◆ RECORDS SHOWN:
-- Opening Marker --

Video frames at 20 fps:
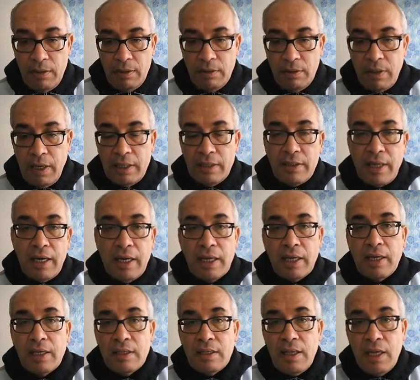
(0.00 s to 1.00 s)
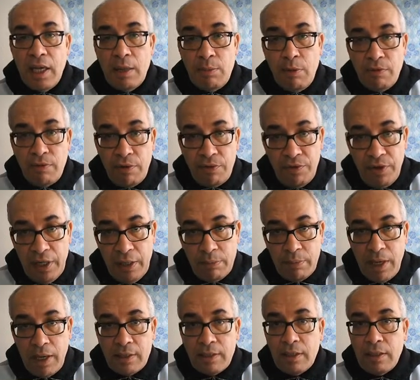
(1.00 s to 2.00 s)
Titanic is the name of a film
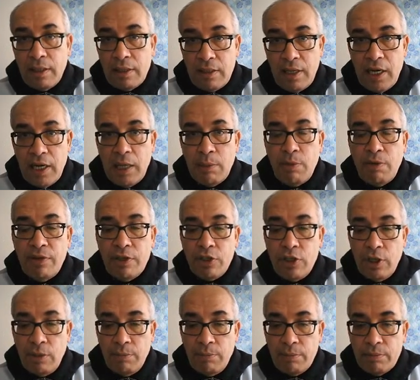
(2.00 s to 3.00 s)
and it is the name of a ship.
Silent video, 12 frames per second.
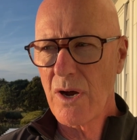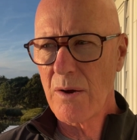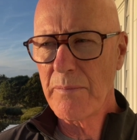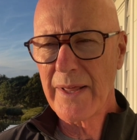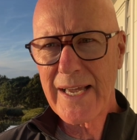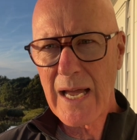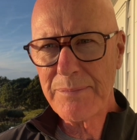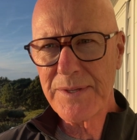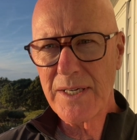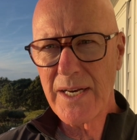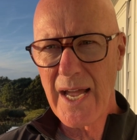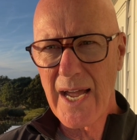my
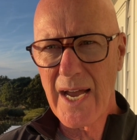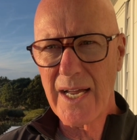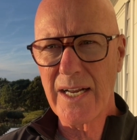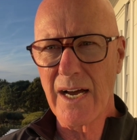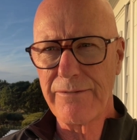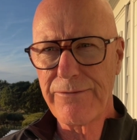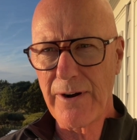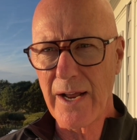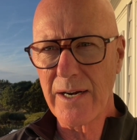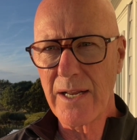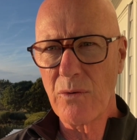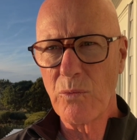captain had a
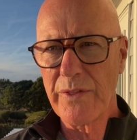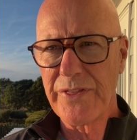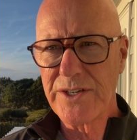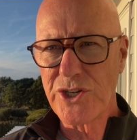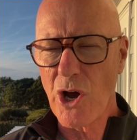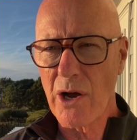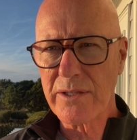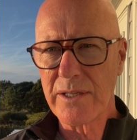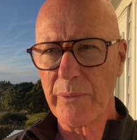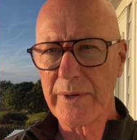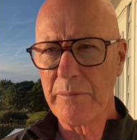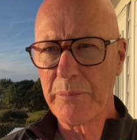friend with a dock that
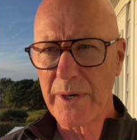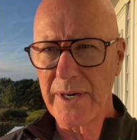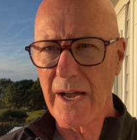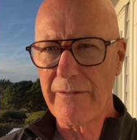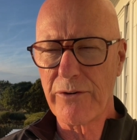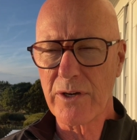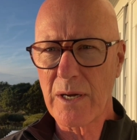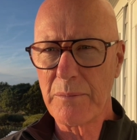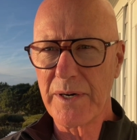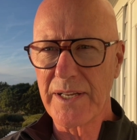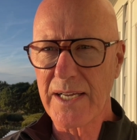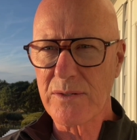we could put it at for a couple
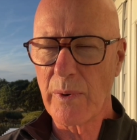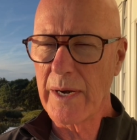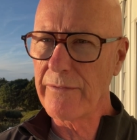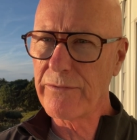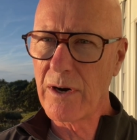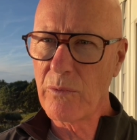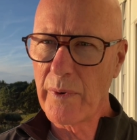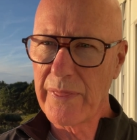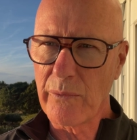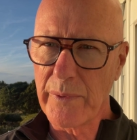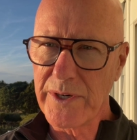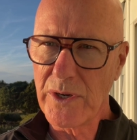of days waiting for a weather
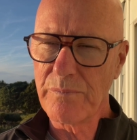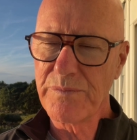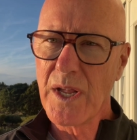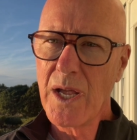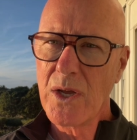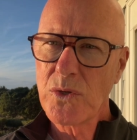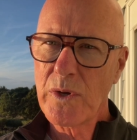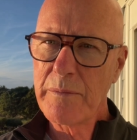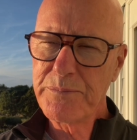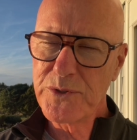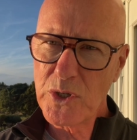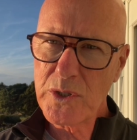window. So I
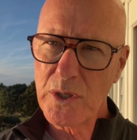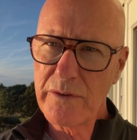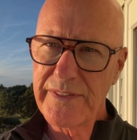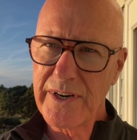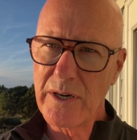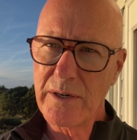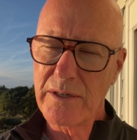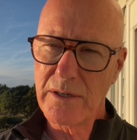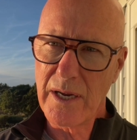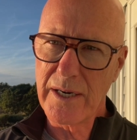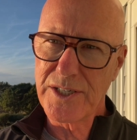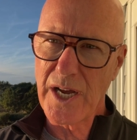took it over there
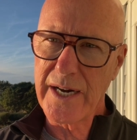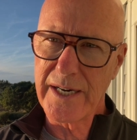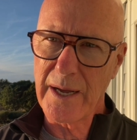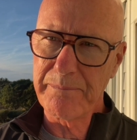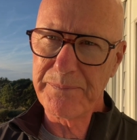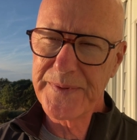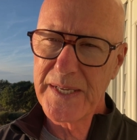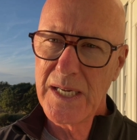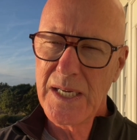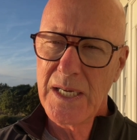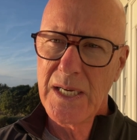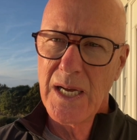and tied it up.
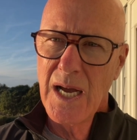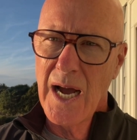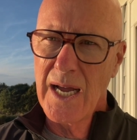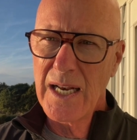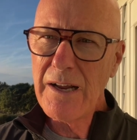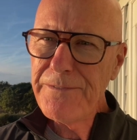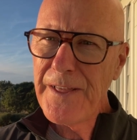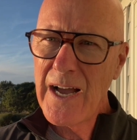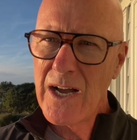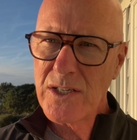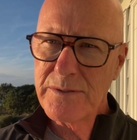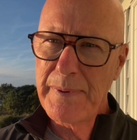I left the
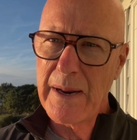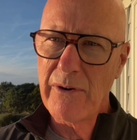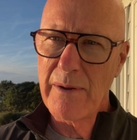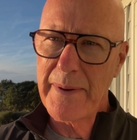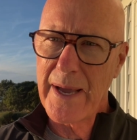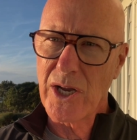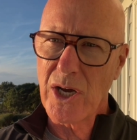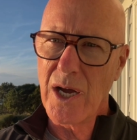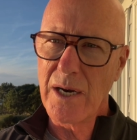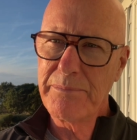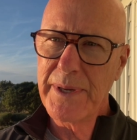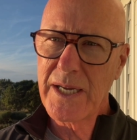house battery bank
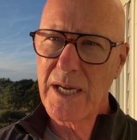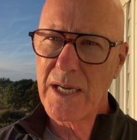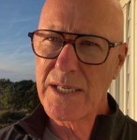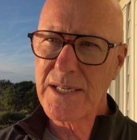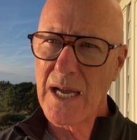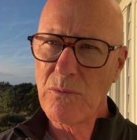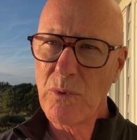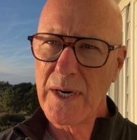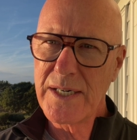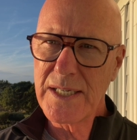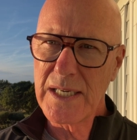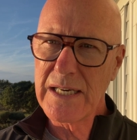on because I
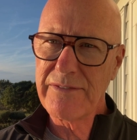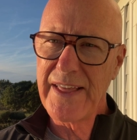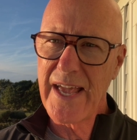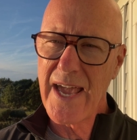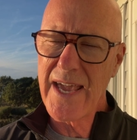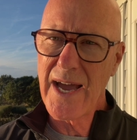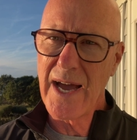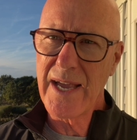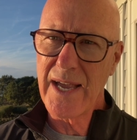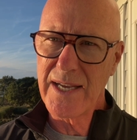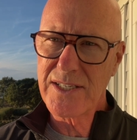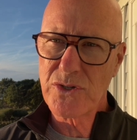wanted to leave the
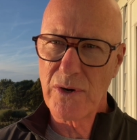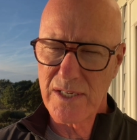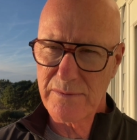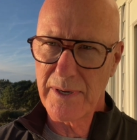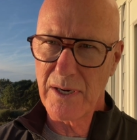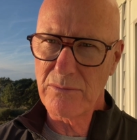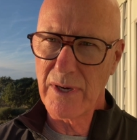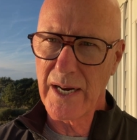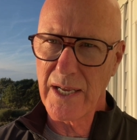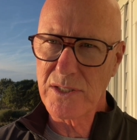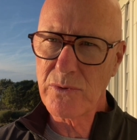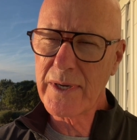AIS transmitter
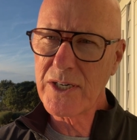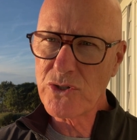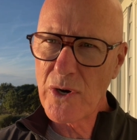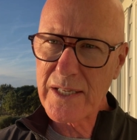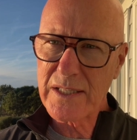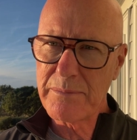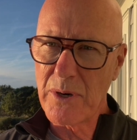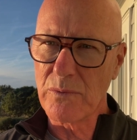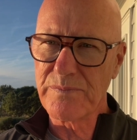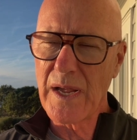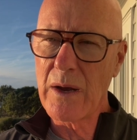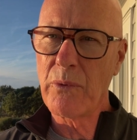running so I could track the boat.
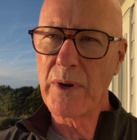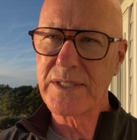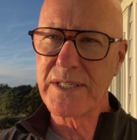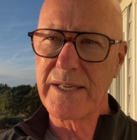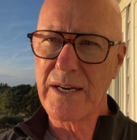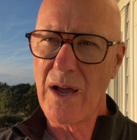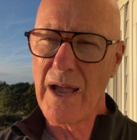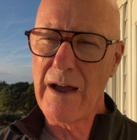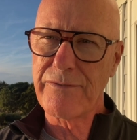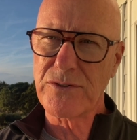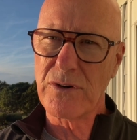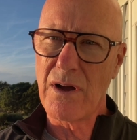I was
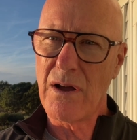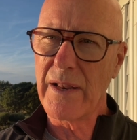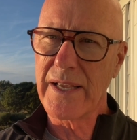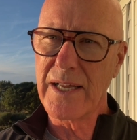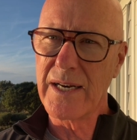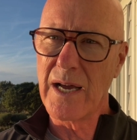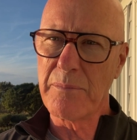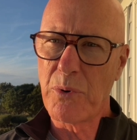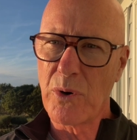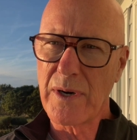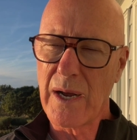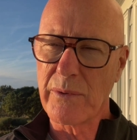after all, in a
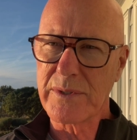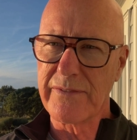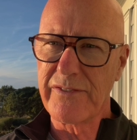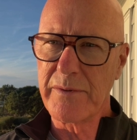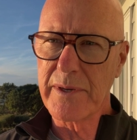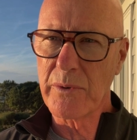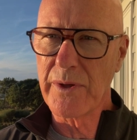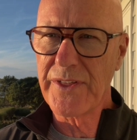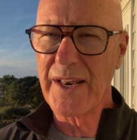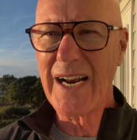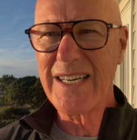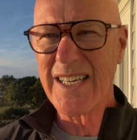port I wasn't familiar with,
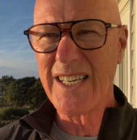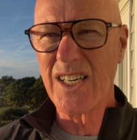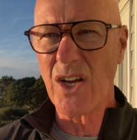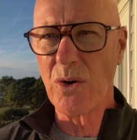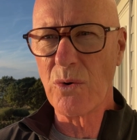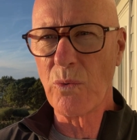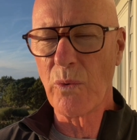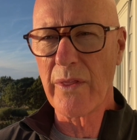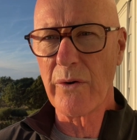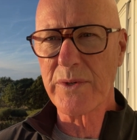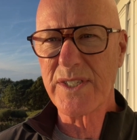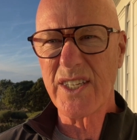and I didn't know whether
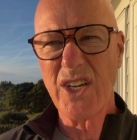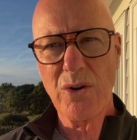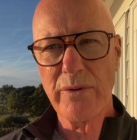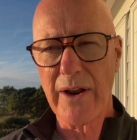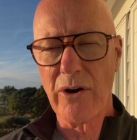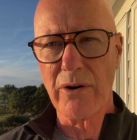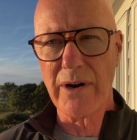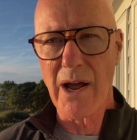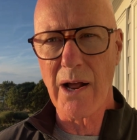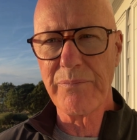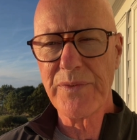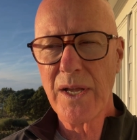it was secure there or
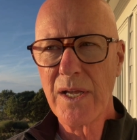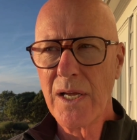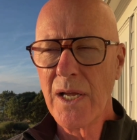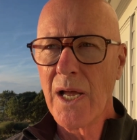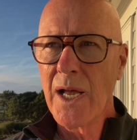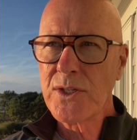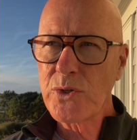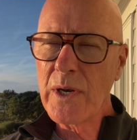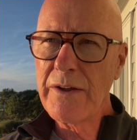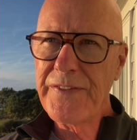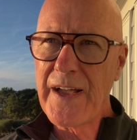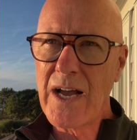not. So I
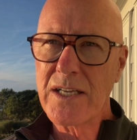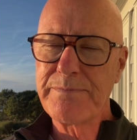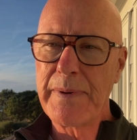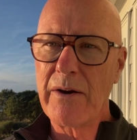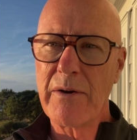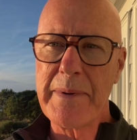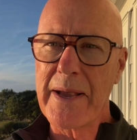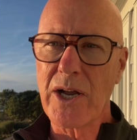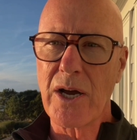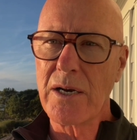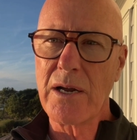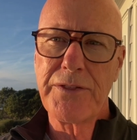left the house battery bank
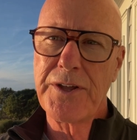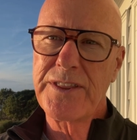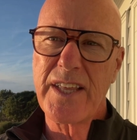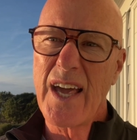on. I thought the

-- Closing Marker --

◆ EXERCISE DESCRIPTION: Repeat the records verbatim, excluding pictures.

◆ TASK ANSWER:
Video frames at 20 fps:
(0.00 s to 1.00 s)
(1.00 s to 2.00 s)
Titanic is the name of a film
(2.00 s to 3.00 s)
and it is the name of a ship.
Silent video, 12 frames per second.
my
captain had a
friend with a dock that
we could put it at for a couple
of days waiting for a weather
window. So I
took it over there
and tied it up.
I left the
house battery bank
on because I
wanted to leave the
AIS transmitter
running so I could track the boat.
I was
after all, in a
port I wasn't familiar with,
and I didn't know whether
it was secure there or
not. So I
left the house battery bank
on. I thought the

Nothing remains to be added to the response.